▶ **The problem**: Word for word, repeat all of the entries below.

-------

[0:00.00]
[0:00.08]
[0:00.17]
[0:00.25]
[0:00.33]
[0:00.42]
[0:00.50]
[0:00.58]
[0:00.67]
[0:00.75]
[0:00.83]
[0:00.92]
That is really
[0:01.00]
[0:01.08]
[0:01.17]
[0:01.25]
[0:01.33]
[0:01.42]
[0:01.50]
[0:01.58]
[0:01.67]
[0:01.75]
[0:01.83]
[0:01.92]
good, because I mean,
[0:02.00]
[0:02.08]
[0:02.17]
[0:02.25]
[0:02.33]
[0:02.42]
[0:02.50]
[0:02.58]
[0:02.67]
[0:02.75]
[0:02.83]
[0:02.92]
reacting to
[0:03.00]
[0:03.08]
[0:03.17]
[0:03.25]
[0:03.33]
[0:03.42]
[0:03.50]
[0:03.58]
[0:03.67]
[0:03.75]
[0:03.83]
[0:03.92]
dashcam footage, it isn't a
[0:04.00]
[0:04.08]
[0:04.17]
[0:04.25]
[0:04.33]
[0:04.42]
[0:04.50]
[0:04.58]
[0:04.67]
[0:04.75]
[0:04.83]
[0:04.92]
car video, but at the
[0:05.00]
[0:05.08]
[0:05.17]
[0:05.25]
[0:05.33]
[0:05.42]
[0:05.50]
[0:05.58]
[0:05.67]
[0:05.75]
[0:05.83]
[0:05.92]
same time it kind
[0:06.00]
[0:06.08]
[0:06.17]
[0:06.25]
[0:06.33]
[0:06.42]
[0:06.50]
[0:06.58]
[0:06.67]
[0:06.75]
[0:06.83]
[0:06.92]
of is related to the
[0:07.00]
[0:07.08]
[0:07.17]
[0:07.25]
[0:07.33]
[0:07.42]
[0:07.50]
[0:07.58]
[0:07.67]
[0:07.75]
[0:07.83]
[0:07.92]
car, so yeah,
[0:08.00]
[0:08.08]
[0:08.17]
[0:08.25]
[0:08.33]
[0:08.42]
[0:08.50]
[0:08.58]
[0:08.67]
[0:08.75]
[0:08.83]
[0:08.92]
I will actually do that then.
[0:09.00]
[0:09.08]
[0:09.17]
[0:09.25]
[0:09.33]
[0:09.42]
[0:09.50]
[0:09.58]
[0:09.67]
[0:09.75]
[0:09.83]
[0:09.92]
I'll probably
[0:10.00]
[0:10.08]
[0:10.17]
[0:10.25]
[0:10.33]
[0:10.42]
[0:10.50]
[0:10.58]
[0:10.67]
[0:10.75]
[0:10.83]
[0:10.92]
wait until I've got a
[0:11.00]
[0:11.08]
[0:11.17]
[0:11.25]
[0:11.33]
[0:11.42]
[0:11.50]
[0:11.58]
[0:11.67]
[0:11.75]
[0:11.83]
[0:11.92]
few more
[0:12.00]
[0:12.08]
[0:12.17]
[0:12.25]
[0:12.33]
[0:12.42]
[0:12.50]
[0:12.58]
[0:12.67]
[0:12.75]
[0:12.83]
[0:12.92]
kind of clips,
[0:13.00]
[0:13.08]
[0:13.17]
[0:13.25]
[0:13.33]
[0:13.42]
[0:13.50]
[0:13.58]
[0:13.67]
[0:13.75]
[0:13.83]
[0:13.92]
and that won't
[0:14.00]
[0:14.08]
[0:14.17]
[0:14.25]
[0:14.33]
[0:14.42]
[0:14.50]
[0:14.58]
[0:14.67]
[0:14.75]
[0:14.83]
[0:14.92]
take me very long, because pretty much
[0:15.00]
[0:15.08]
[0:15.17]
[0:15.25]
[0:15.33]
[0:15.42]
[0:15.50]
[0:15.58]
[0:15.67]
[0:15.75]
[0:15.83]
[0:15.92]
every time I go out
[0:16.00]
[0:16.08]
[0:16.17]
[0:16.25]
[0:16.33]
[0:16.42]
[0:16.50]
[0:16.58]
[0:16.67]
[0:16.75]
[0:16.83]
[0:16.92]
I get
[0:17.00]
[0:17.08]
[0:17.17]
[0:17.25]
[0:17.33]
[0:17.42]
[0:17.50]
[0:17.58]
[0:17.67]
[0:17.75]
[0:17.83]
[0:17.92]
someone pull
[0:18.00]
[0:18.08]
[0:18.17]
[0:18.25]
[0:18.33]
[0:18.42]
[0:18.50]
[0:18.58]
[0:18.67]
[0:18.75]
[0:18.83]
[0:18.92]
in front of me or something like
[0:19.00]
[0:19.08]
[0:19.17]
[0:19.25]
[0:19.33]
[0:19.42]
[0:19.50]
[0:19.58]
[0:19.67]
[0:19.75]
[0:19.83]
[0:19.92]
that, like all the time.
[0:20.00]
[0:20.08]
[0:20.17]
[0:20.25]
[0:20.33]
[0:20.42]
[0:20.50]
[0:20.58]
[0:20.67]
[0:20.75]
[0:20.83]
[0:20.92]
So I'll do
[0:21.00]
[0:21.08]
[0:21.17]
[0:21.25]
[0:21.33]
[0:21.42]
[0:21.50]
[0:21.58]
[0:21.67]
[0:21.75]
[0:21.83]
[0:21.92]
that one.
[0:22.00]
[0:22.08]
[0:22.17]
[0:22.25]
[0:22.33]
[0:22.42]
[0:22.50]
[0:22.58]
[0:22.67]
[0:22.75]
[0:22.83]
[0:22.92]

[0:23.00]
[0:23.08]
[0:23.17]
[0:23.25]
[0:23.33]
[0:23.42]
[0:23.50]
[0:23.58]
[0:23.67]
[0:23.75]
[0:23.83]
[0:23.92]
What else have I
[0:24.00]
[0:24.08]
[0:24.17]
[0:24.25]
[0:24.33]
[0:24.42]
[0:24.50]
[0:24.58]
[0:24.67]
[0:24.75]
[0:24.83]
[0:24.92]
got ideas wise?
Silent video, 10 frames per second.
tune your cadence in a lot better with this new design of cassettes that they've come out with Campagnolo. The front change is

-------

▶ **Exercise answer**:
[0:00.00]
[0:00.08]
[0:00.17]
[0:00.25]
[0:00.33]
[0:00.42]
[0:00.50]
[0:00.58]
[0:00.67]
[0:00.75]
[0:00.83]
[0:00.92]
That is really
[0:01.00]
[0:01.08]
[0:01.17]
[0:01.25]
[0:01.33]
[0:01.42]
[0:01.50]
[0:01.58]
[0:01.67]
[0:01.75]
[0:01.83]
[0:01.92]
good, because I mean,
[0:02.00]
[0:02.08]
[0:02.17]
[0:02.25]
[0:02.33]
[0:02.42]
[0:02.50]
[0:02.58]
[0:02.67]
[0:02.75]
[0:02.83]
[0:02.92]
reacting to
[0:03.00]
[0:03.08]
[0:03.17]
[0:03.25]
[0:03.33]
[0:03.42]
[0:03.50]
[0:03.58]
[0:03.67]
[0:03.75]
[0:03.83]
[0:03.92]
dashcam footage, it isn't a
[0:04.00]
[0:04.08]
[0:04.17]
[0:04.25]
[0:04.33]
[0:04.42]
[0:04.50]
[0:04.58]
[0:04.67]
[0:04.75]
[0:04.83]
[0:04.92]
car video, but at the
[0:05.00]
[0:05.08]
[0:05.17]
[0:05.25]
[0:05.33]
[0:05.42]
[0:05.50]
[0:05.58]
[0:05.67]
[0:05.75]
[0:05.83]
[0:05.92]
same time it kind
[0:06.00]
[0:06.08]
[0:06.17]
[0:06.25]
[0:06.33]
[0:06.42]
[0:06.50]
[0:06.58]
[0:06.67]
[0:06.75]
[0:06.83]
[0:06.92]
of is related to the
[0:07.00]
[0:07.08]
[0:07.17]
[0:07.25]
[0:07.33]
[0:07.42]
[0:07.50]
[0:07.58]
[0:07.67]
[0:07.75]
[0:07.83]
[0:07.92]
car, so yeah,
[0:08.00]
[0:08.08]
[0:08.17]
[0:08.25]
[0:08.33]
[0:08.42]
[0:08.50]
[0:08.58]
[0:08.67]
[0:08.75]
[0:08.83]
[0:08.92]
I will actually do that then.
[0:09.00]
[0:09.08]
[0:09.17]
[0:09.25]
[0:09.33]
[0:09.42]
[0:09.50]
[0:09.58]
[0:09.67]
[0:09.75]
[0:09.83]
[0:09.92]
I'll probably
[0:10.00]
[0:10.08]
[0:10.17]
[0:10.25]
[0:10.33]
[0:10.42]
[0:10.50]
[0:10.58]
[0:10.67]
[0:10.75]
[0:10.83]
[0:10.92]
wait until I've got a
[0:11.00]
[0:11.08]
[0:11.17]
[0:11.25]
[0:11.33]
[0:11.42]
[0:11.50]
[0:11.58]
[0:11.67]
[0:11.75]
[0:11.83]
[0:11.92]
few more
[0:12.00]
[0:12.08]
[0:12.17]
[0:12.25]
[0:12.33]
[0:12.42]
[0:12.50]
[0:12.58]
[0:12.67]
[0:12.75]
[0:12.83]
[0:12.92]
kind of clips,
[0:13.00]
[0:13.08]
[0:13.17]
[0:13.25]
[0:13.33]
[0:13.42]
[0:13.50]
[0:13.58]
[0:13.67]
[0:13.75]
[0:13.83]
[0:13.92]
and that won't
[0:14.00]
[0:14.08]
[0:14.17]
[0:14.25]
[0:14.33]
[0:14.42]
[0:14.50]
[0:14.58]
[0:14.67]
[0:14.75]
[0:14.83]
[0:14.92]
take me very long, because pretty much
[0:15.00]
[0:15.08]
[0:15.17]
[0:15.25]
[0:15.33]
[0:15.42]
[0:15.50]
[0:15.58]
[0:15.67]
[0:15.75]
[0:15.83]
[0:15.92]
every time I go out
[0:16.00]
[0:16.08]
[0:16.17]
[0:16.25]
[0:16.33]
[0:16.42]
[0:16.50]
[0:16.58]
[0:16.67]
[0:16.75]
[0:16.83]
[0:16.92]
I get
[0:17.00]
[0:17.08]
[0:17.17]
[0:17.25]
[0:17.33]
[0:17.42]
[0:17.50]
[0:17.58]
[0:17.67]
[0:17.75]
[0:17.83]
[0:17.92]
someone pull
[0:18.00]
[0:18.08]
[0:18.17]
[0:18.25]
[0:18.33]
[0:18.42]
[0:18.50]
[0:18.58]
[0:18.67]
[0:18.75]
[0:18.83]
[0:18.92]
in front of me or something like
[0:19.00]
[0:19.08]
[0:19.17]
[0:19.25]
[0:19.33]
[0:19.42]
[0:19.50]
[0:19.58]
[0:19.67]
[0:19.75]
[0:19.83]
[0:19.92]
that, like all the time.
[0:20.00]
[0:20.08]
[0:20.17]
[0:20.25]
[0:20.33]
[0:20.42]
[0:20.50]
[0:20.58]
[0:20.67]
[0:20.75]
[0:20.83]
[0:20.92]
So I'll do
[0:21.00]
[0:21.08]
[0:21.17]
[0:21.25]
[0:21.33]
[0:21.42]
[0:21.50]
[0:21.58]
[0:21.67]
[0:21.75]
[0:21.83]
[0:21.92]
that one.
[0:22.00]
[0:22.08]
[0:22.17]
[0:22.25]
[0:22.33]
[0:22.42]
[0:22.50]
[0:22.58]
[0:22.67]
[0:22.75]
[0:22.83]
[0:22.92]

[0:23.00]
[0:23.08]
[0:23.17]
[0:23.25]
[0:23.33]
[0:23.42]
[0:23.50]
[0:23.58]
[0:23.67]
[0:23.75]
[0:23.83]
[0:23.92]
What else have I
[0:24.00]
[0:24.08]
[0:24.17]
[0:24.25]
[0:24.33]
[0:24.42]
[0:24.50]
[0:24.58]
[0:24.67]
[0:24.75]
[0:24.83]
[0:24.92]
got ideas wise?
Silent video, 10 frames per second.
tune your cadence in a lot better with this new design of cassettes that they've come out with Campagnolo. The front change is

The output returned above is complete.